**EXERCISE GOAL**: Verbatim copy, pictures excluded: every line from the one with "[917.71-918.51s]" through the final line of the data below, and no other line.

*** RECORDS FOR THE TASK ***

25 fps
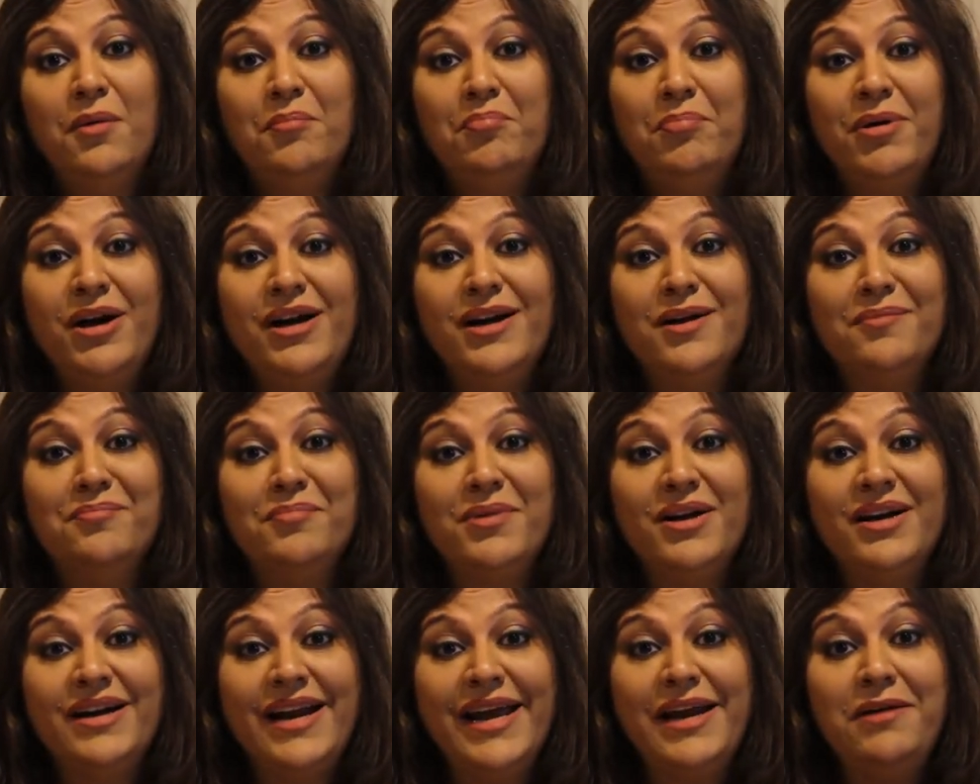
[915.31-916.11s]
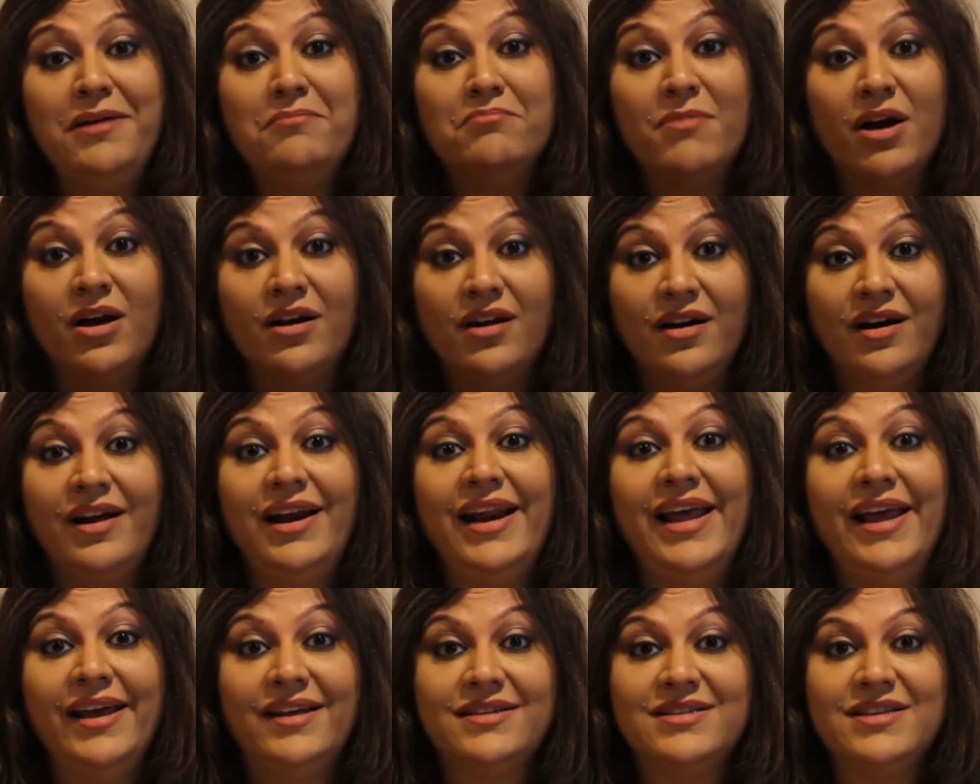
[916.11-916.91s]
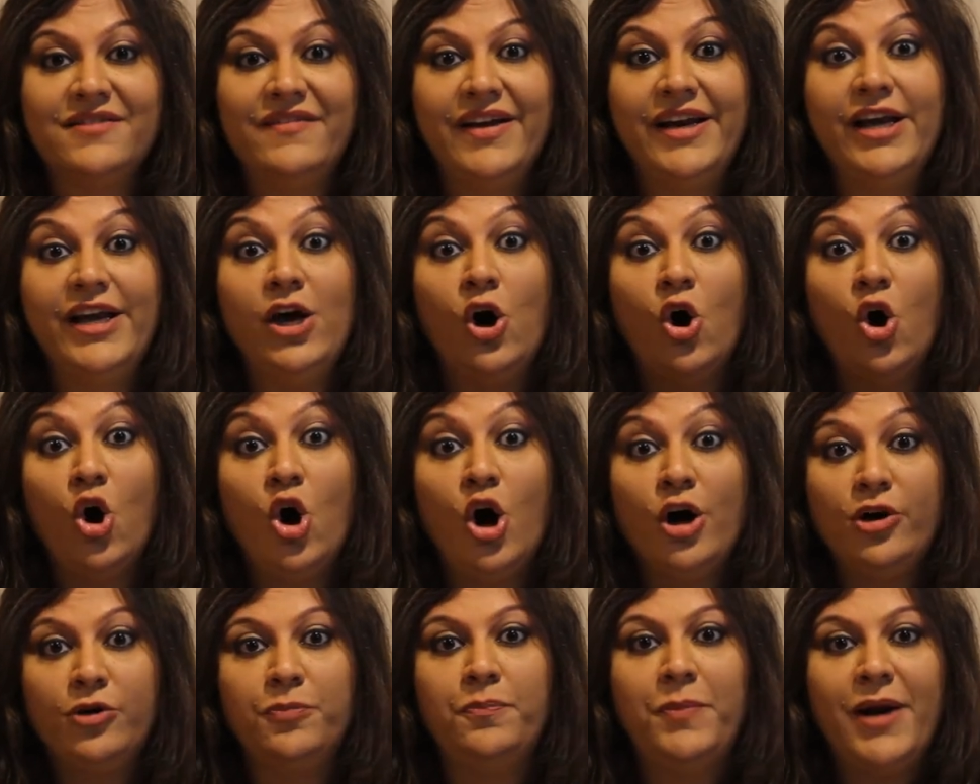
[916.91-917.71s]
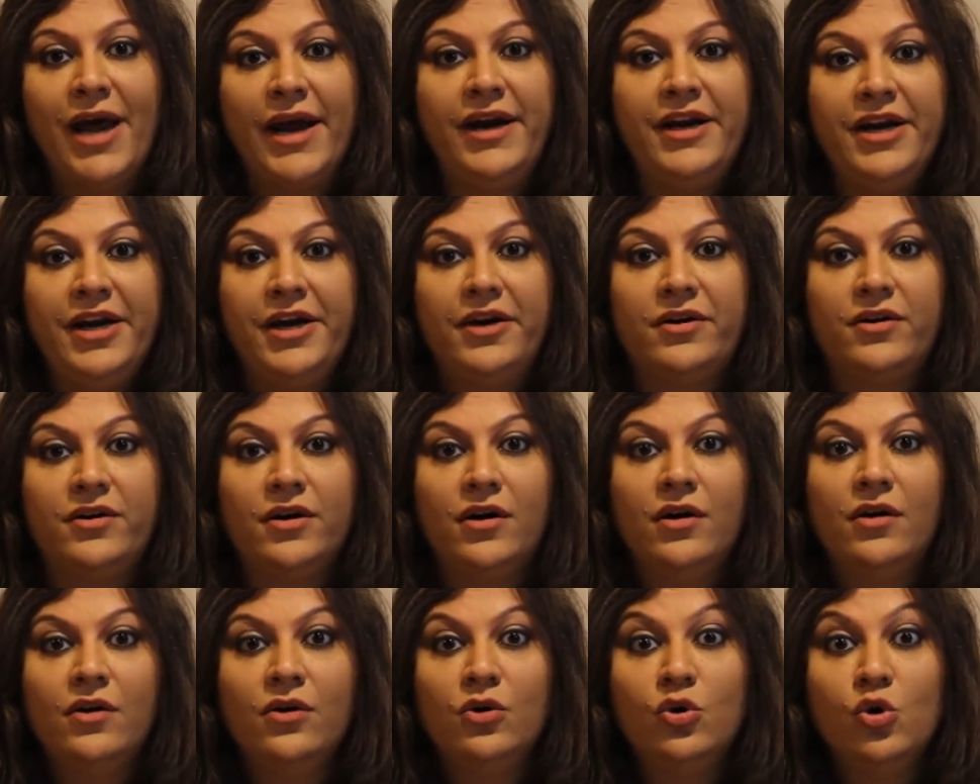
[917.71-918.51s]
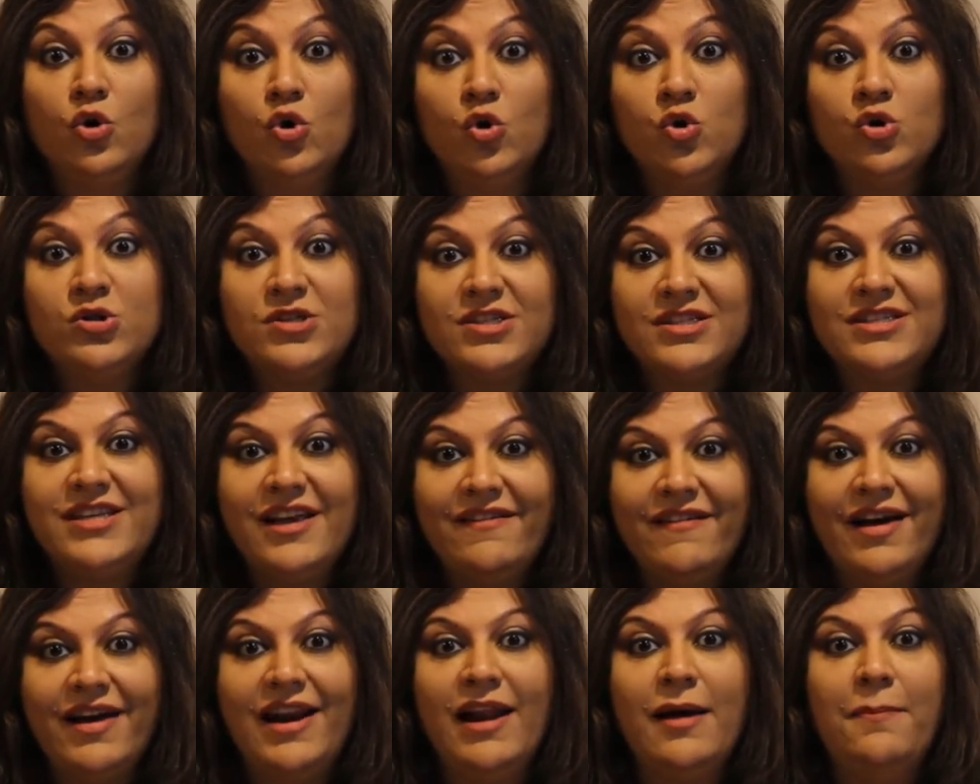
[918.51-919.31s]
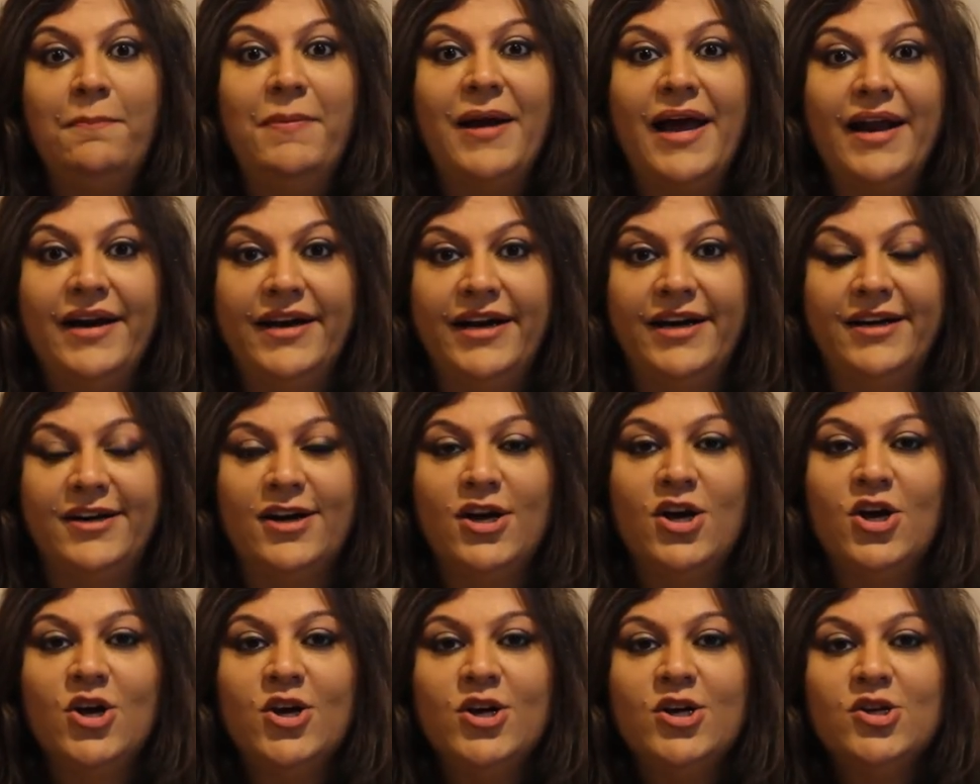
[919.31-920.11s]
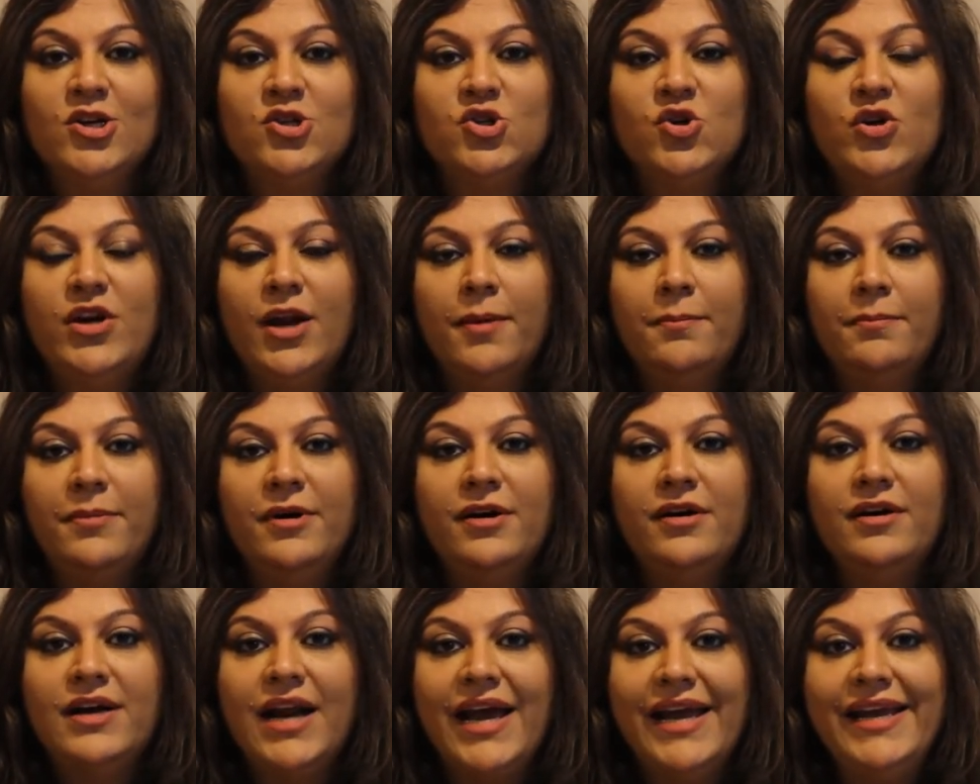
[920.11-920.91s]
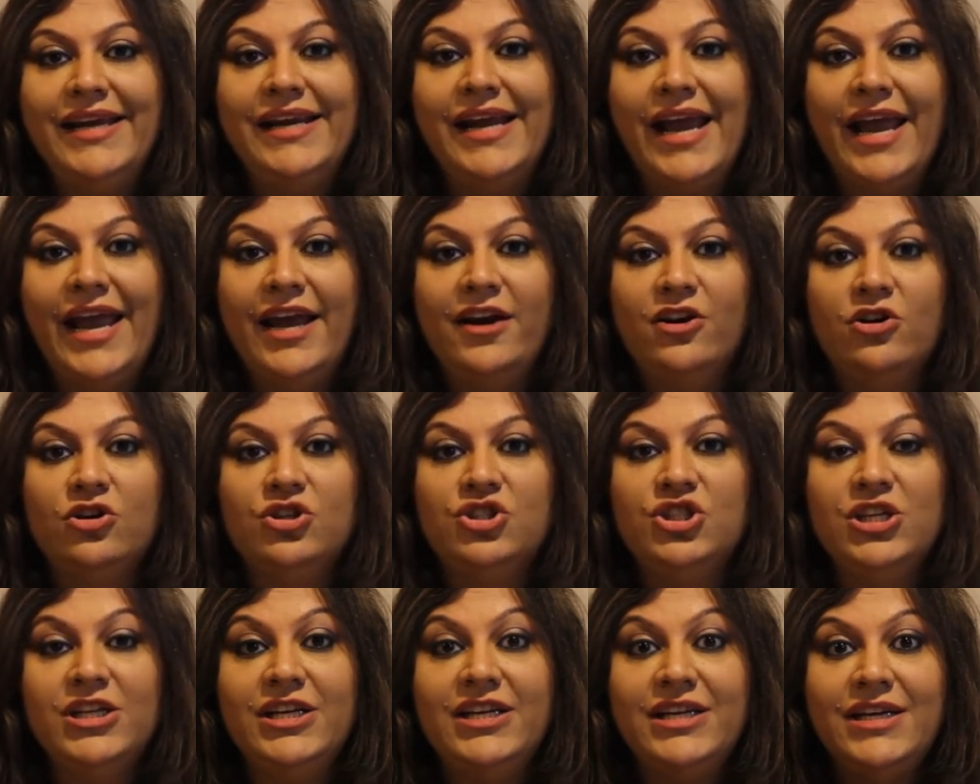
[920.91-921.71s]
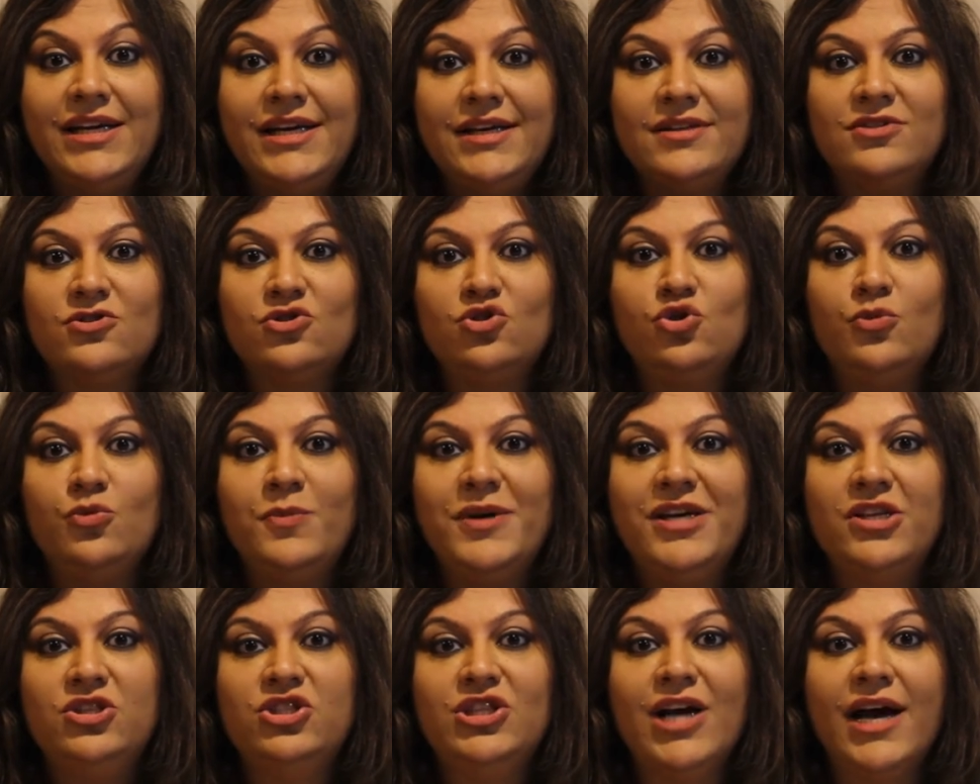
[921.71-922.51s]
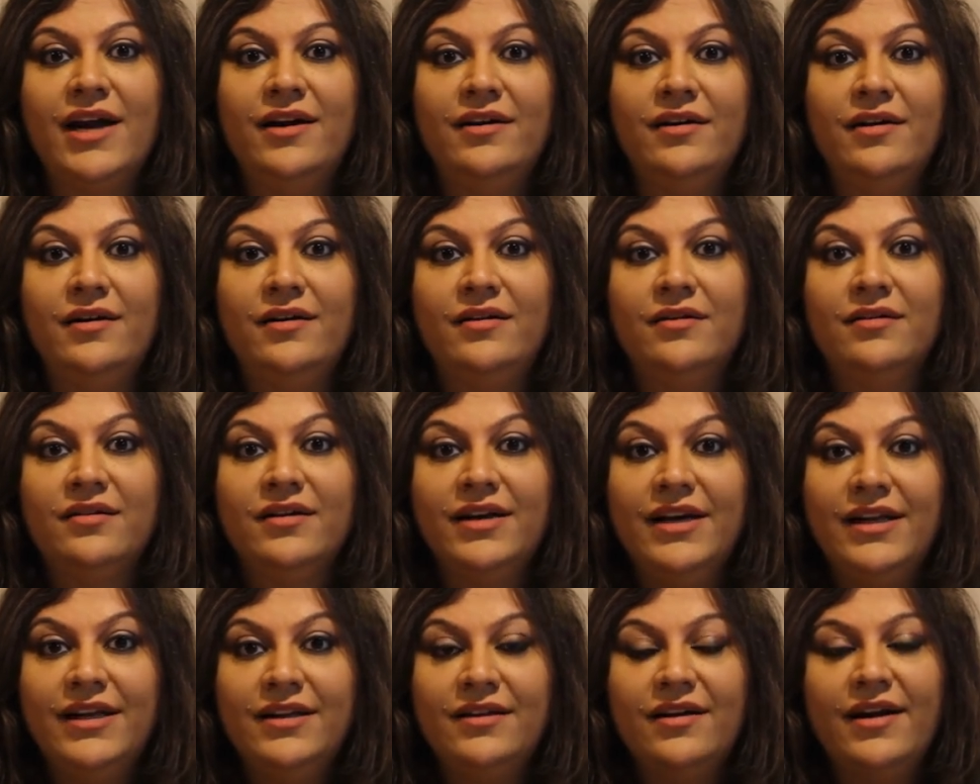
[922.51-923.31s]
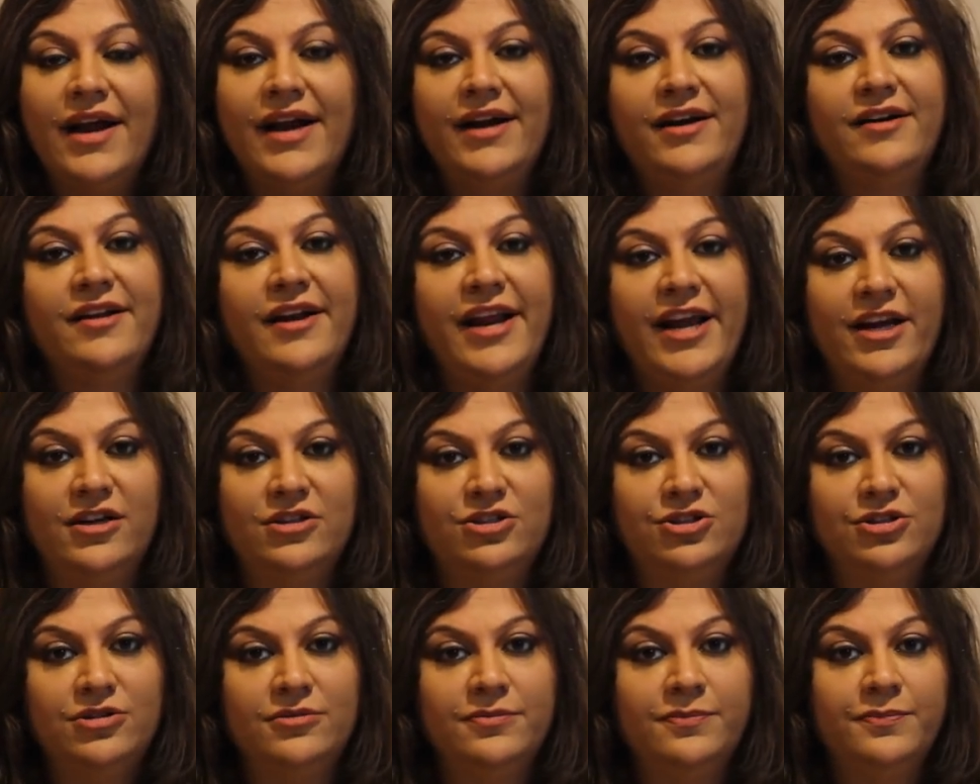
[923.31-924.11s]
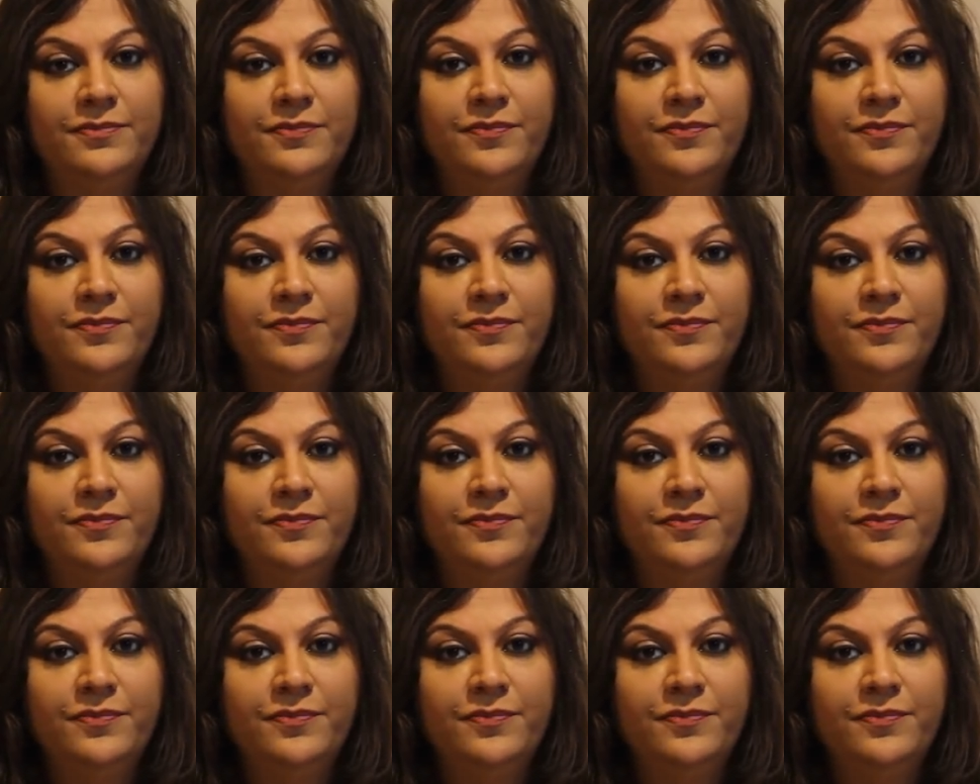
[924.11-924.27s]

But number 9 Mangal hai, it's a very hot planet, gusse wala planet. So number 9 energy needs to be channeled in the right direction.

***

**TASK RESPONSE**:
[917.71-918.51s]
[918.51-919.31s]
[919.31-920.11s]
[920.11-920.91s]
[920.91-921.71s]
[921.71-922.51s]
[922.51-923.31s]
[923.31-924.11s]
[924.11-924.27s]

But number 9 Mangal hai, it's a very hot planet, gusse wala planet. So number 9 energy needs to be channeled in the right direction.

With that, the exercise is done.